> **THE RECORDS**:
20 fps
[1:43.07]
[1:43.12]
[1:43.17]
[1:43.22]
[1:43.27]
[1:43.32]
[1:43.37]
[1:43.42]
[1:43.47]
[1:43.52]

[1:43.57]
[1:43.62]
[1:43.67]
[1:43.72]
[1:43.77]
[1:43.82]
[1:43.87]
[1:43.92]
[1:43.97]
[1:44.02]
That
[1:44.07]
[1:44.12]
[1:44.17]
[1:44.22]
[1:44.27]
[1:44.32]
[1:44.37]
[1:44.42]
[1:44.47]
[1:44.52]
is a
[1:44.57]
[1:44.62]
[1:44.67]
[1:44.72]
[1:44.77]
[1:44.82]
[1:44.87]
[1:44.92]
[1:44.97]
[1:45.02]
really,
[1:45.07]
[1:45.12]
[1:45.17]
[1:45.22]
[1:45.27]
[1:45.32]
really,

> **GOAL OF THE EXERCISE**:
All of the entries must be quoted exactly; please include each one.

> **OUTPUT**:
20 fps
[1:43.07]
[1:43.12]
[1:43.17]
[1:43.22]
[1:43.27]
[1:43.32]
[1:43.37]
[1:43.42]
[1:43.47]
[1:43.52]

[1:43.57]
[1:43.62]
[1:43.67]
[1:43.72]
[1:43.77]
[1:43.82]
[1:43.87]
[1:43.92]
[1:43.97]
[1:44.02]
That
[1:44.07]
[1:44.12]
[1:44.17]
[1:44.22]
[1:44.27]
[1:44.32]
[1:44.37]
[1:44.42]
[1:44.47]
[1:44.52]
is a
[1:44.57]
[1:44.62]
[1:44.67]
[1:44.72]
[1:44.77]
[1:44.82]
[1:44.87]
[1:44.92]
[1:44.97]
[1:45.02]
really,
[1:45.07]
[1:45.12]
[1:45.17]
[1:45.22]
[1:45.27]
[1:45.32]
really,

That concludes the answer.